The human rights group released a report that exposes a series of rape cases carried out by Cameroonian soldiers and separatist fighters in the war-torn English speaking regions of the country.

Amnesty International (AI) has accused cameroonian soldiers of rampant atrocities including rape of at least  15 women at the peak of the Anglophone crisis.

The report by the international non-governmental human rights organisation exposes crimes committed by armed separatists, militias, and members of the defence and security forces in the country since 2020.

Researchers from AI say they have established that some victims were abducted and raped till they were impregnated. 

One of the victims identified as Monica was abducted in Sept. 2021 by a mix patrol of the military and gendarmes from her home in Ngie, Momo division of the Northwest. 

She was held for several weeks and raped along side other young women. She later got pregnant and gave birth last year to twins. 

“A medical report from the Bamenda Regional Hospital dated 16 December 2021, provided to Amnesty International by the victim, indicates that she was pregnant, had chlamydia, and received initial psychological support,” said the report.

Soldiers had stormed her village in retaliation to an attack carried out by armed separatists on a control post they were occupying. 

Despite locking up her doors and squatting in a safe place along with her husband and child, the gendarmes succeeded in breaking in and raping her.

“They asked me to leave the child on the chair. I put the child on the chair. They wanted to rape me. They did. A military man raped me there. My husband tried to defend us and they shot him three times in the head, stomach and chest. We stayed in the house for 45 minutes to an hour,” the survivor told AI. 

Monica was later transferred to an unknown home where she met six other women including a 12-year-old child, some of whom she knew. 

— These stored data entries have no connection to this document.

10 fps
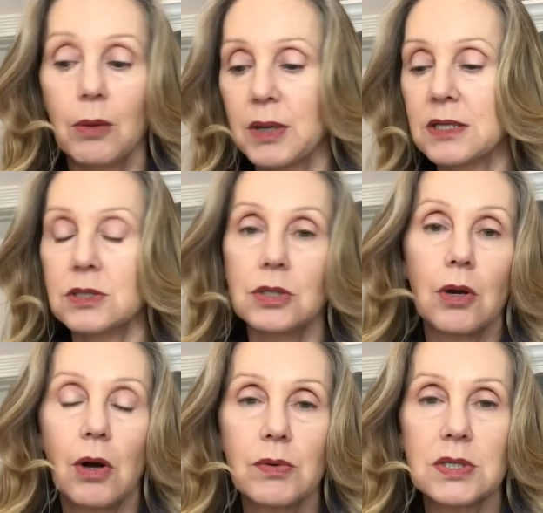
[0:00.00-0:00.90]
because you
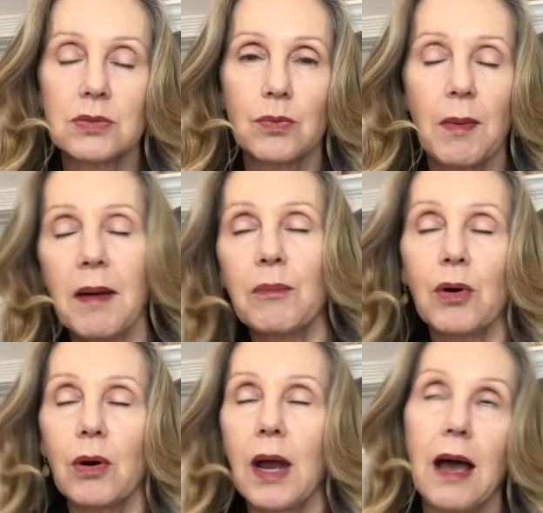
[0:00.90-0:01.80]
don't always
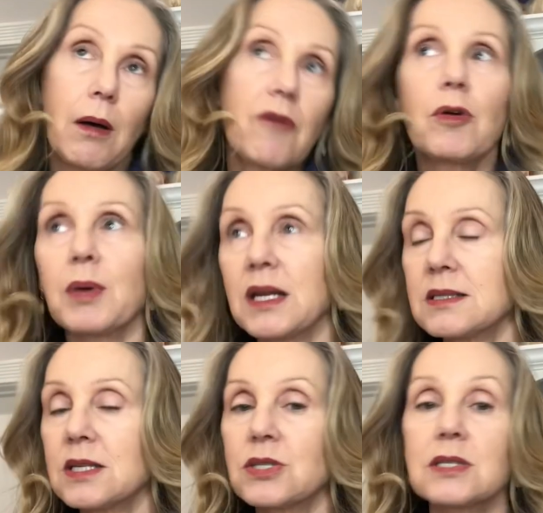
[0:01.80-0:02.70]
remember how everybody
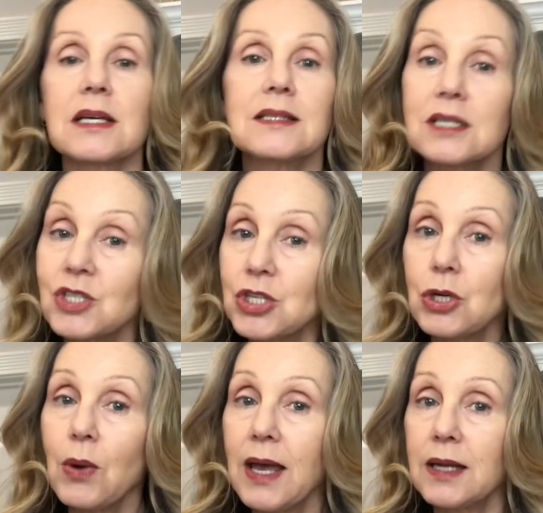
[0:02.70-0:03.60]
stitches. I stitch
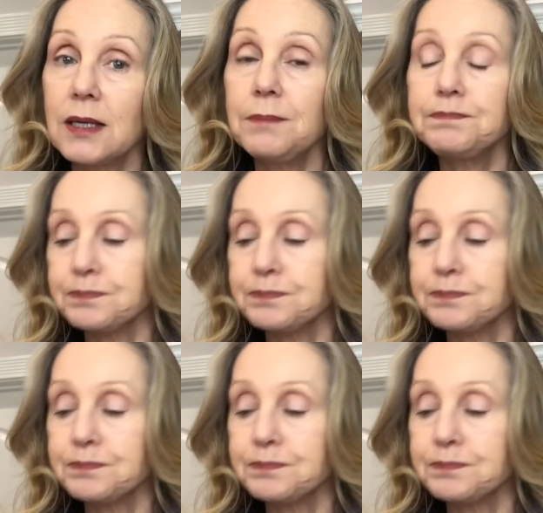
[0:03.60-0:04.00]
two-handed.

For 10 weeks, they raped her.

“Every day they raped us one after the other. The parents of the other girls came with money to plead with them, but they refused, saying they had no one in custody there. We were in one room. Sometimes they allowed us to go outside. Three girls died during this time, including the 12-year-old girl who was raped to death.”

Another survivor whose name was not mentioned said her hands were tied behind her back as the soldiers repeatedly raped her. 

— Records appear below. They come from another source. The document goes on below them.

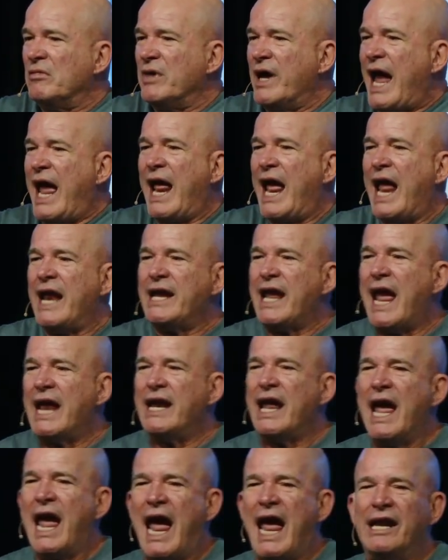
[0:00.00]
no!
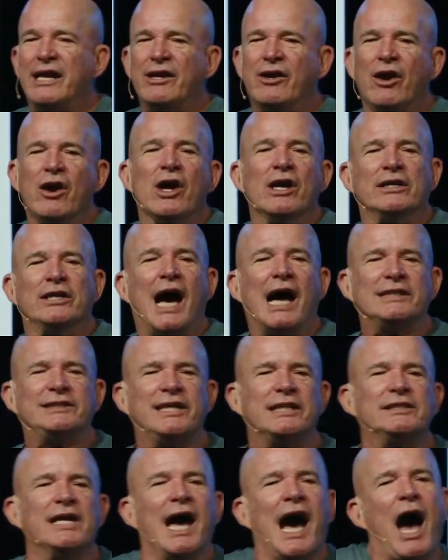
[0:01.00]
And God
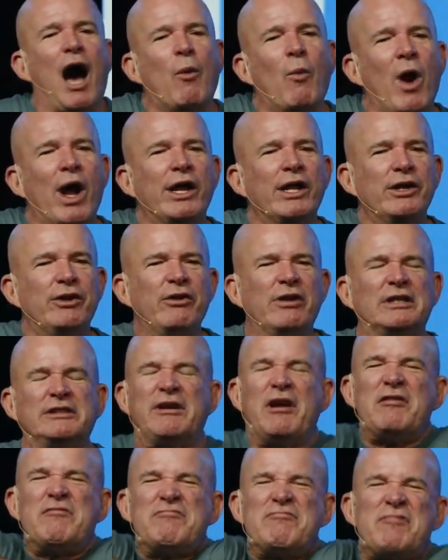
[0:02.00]
says, I want you to do this.
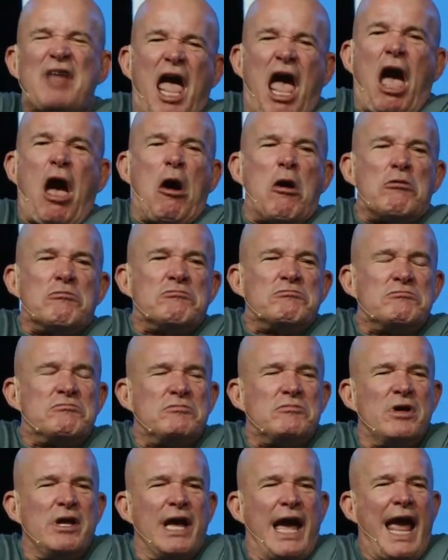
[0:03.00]

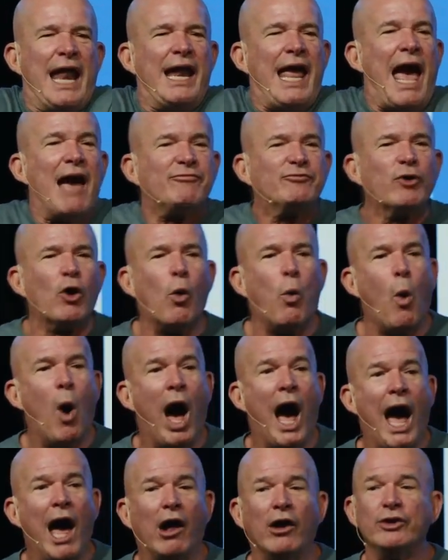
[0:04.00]
No! And after a
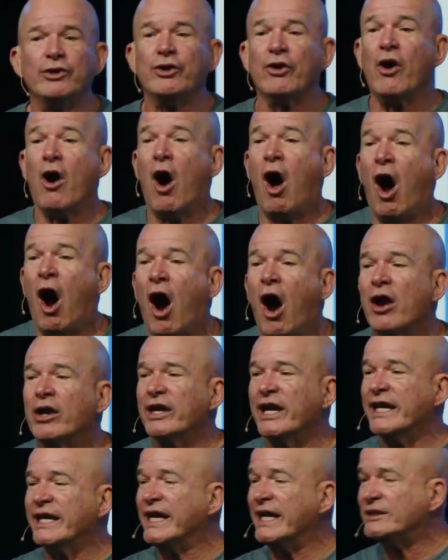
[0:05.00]
while, your heart
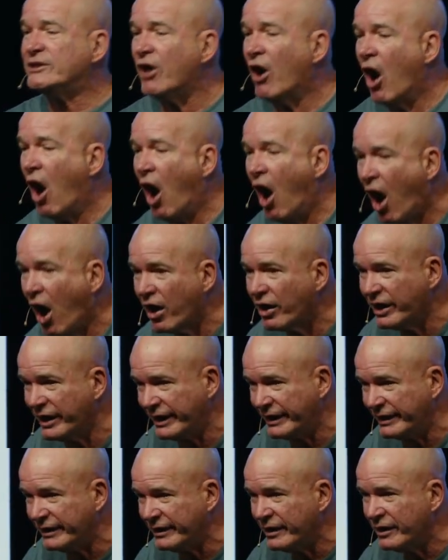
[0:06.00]
gets hardened
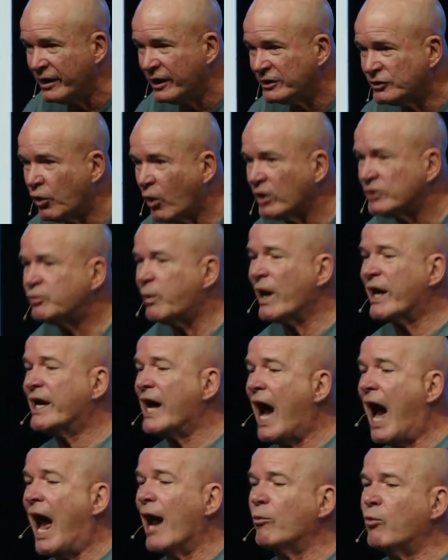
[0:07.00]
towards what
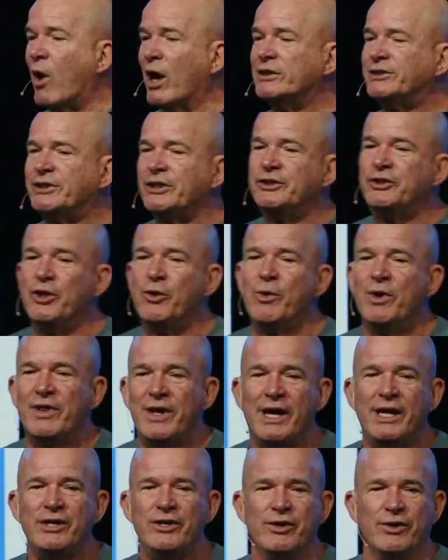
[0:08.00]
God wants to do
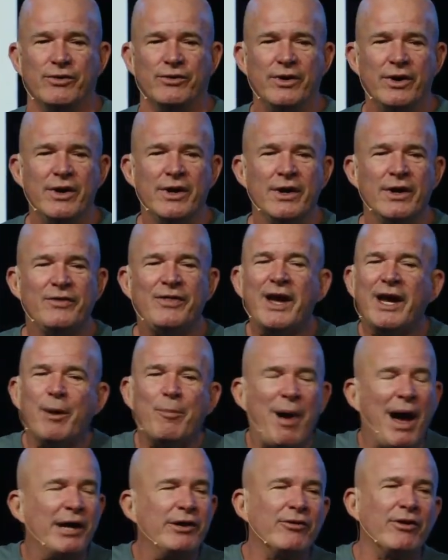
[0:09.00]
within you. Think
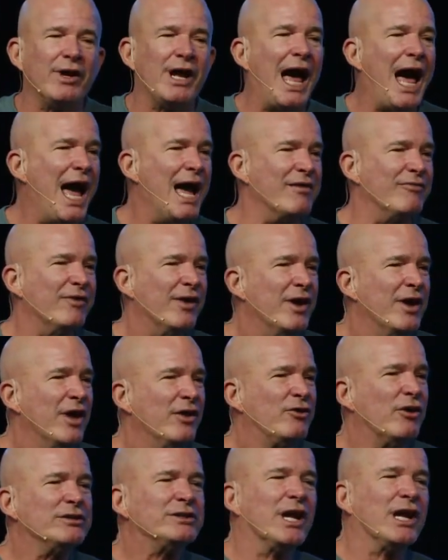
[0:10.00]
about your life.
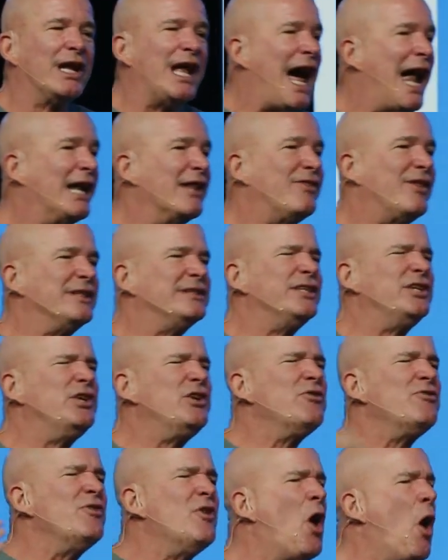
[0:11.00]
There's a lot of things that
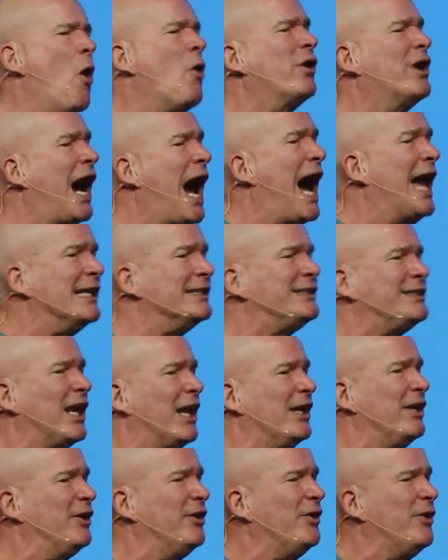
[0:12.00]
you know God is
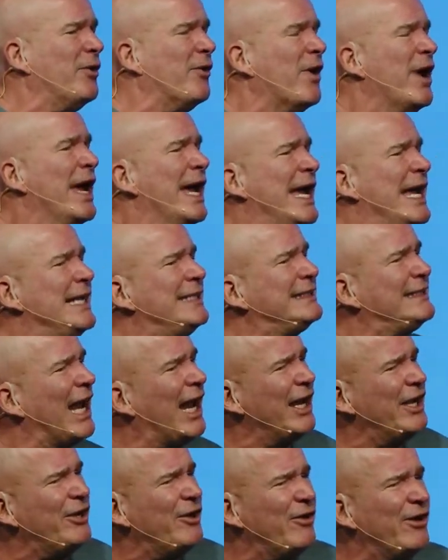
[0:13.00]
telling you to do. He's
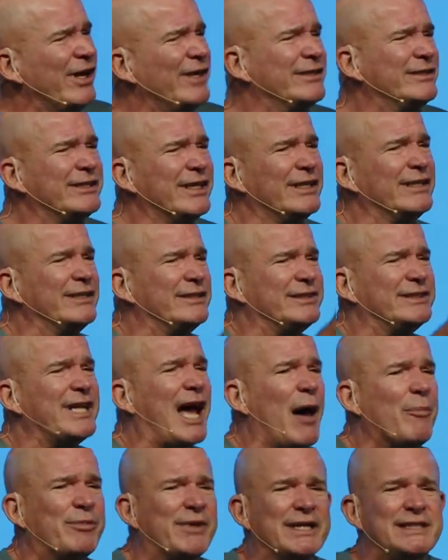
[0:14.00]
telling you to
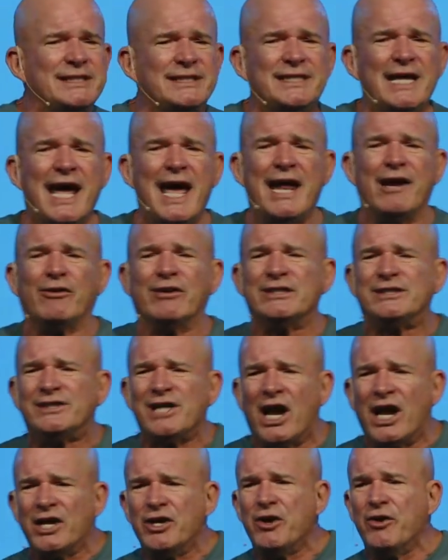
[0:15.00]
stop this sin, or he's
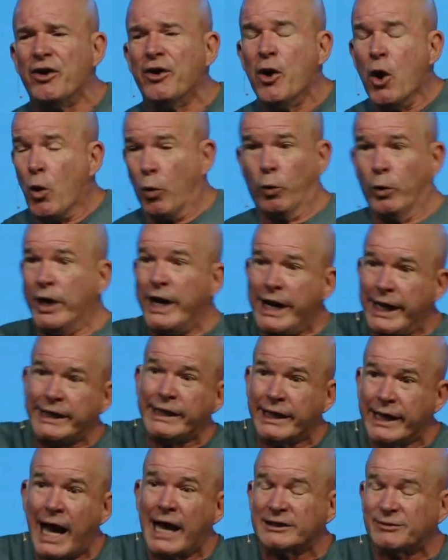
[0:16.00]
telling you to read
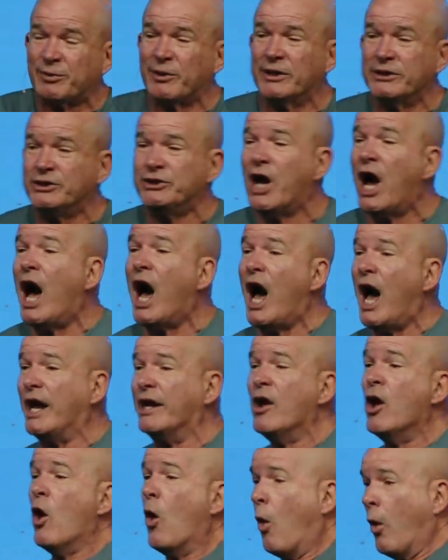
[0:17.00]
the Gospel of John,
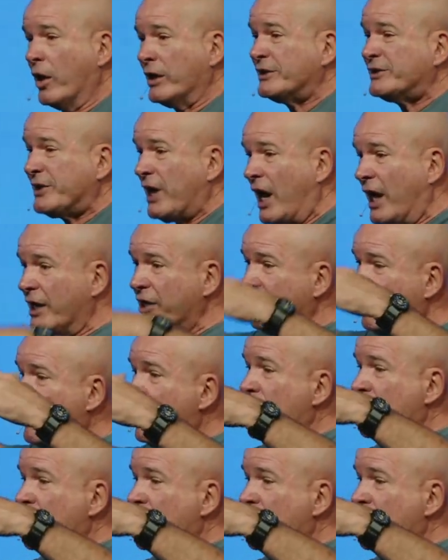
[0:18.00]
or he's telling you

“They tied me up, then they brutalized me, beat me. The other one came and raped me. There were two of them, one did the deed. When they had finished, they left. I was bleeding. I stood there for two hours.”

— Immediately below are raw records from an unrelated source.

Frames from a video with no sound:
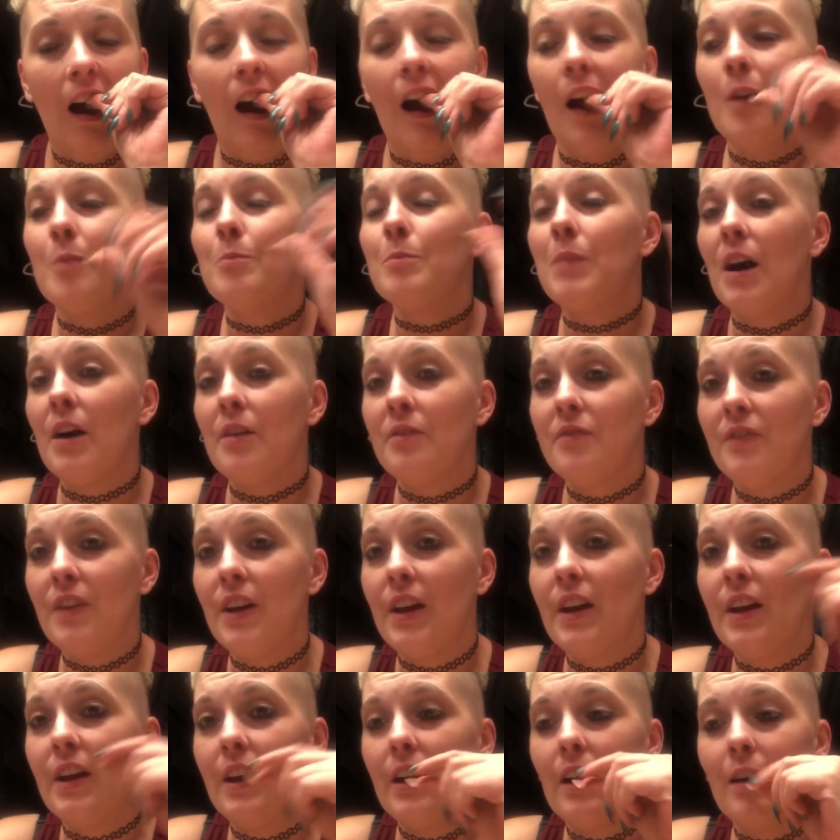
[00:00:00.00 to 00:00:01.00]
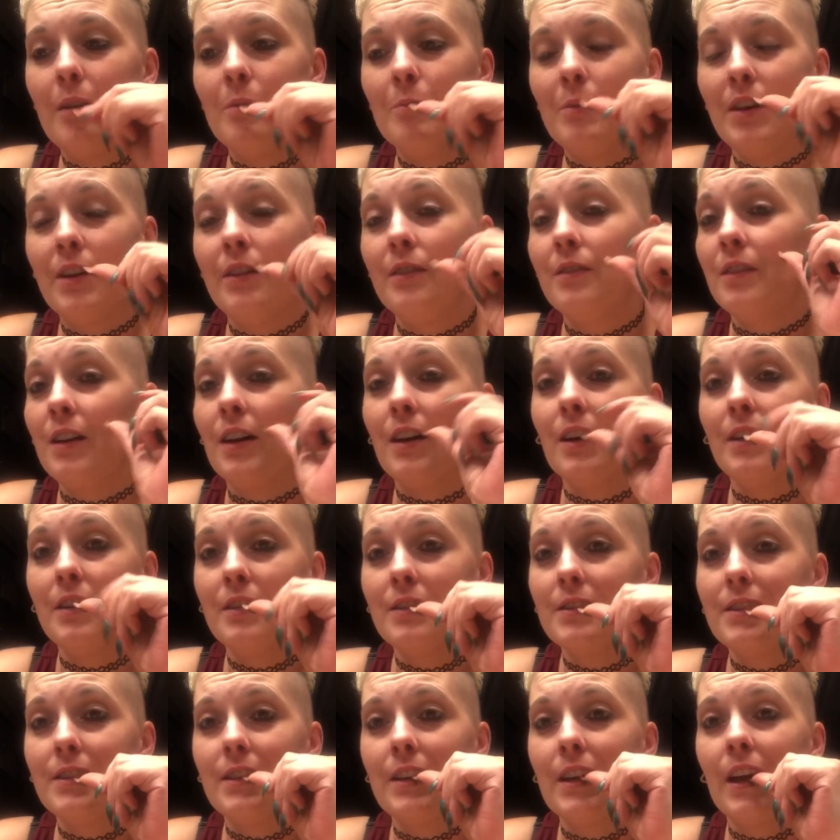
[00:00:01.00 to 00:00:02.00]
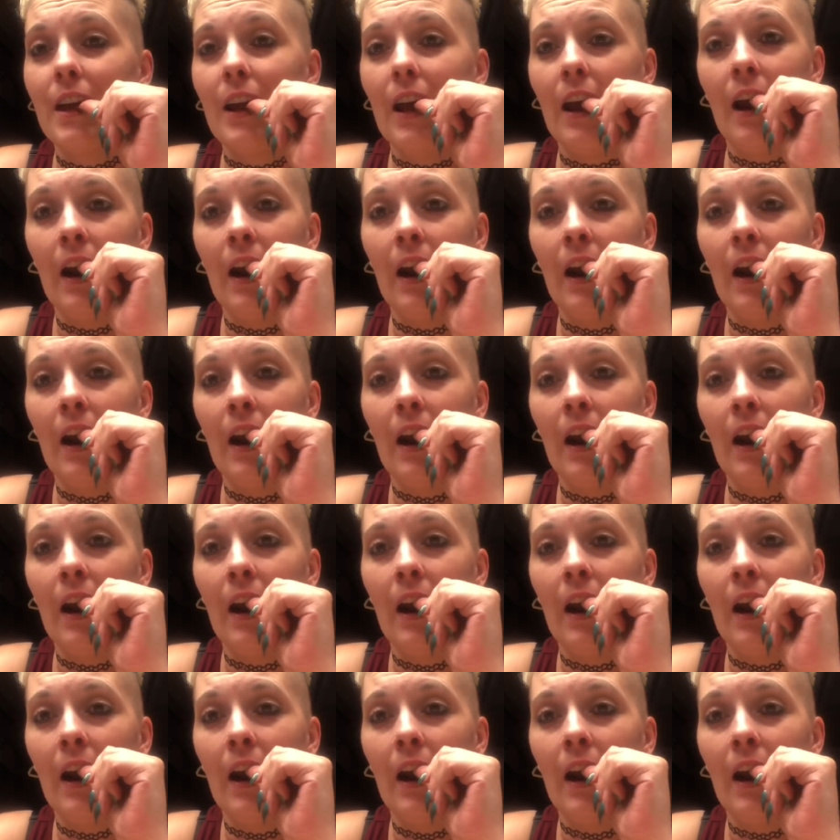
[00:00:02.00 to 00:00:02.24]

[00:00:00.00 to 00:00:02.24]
And by fit, I mean like stick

Reacting to this, Samira Daoud, Amnesty International’s Regional Director for West and Central Africa called on Cameroonian authorities to investigate allegations of human rights violations and other crimes under domestic law committed in the context of the armed violence in the Anglophone regions and to prosecute and punish those responsible for such violations in fair trials and before independent, impartial, and competent tribunals. 

“Victims of these crimes and violations have a right to justice and reparation,” she said. 

Recall that Human Rights Watch reported in Feb. 2021 that justice remains elusive for over 20 women raped by Cameroonian soldiers on March 1, 2020, during an attack on the village of evan in the Southwest. 

The victims included four persons with disabilities.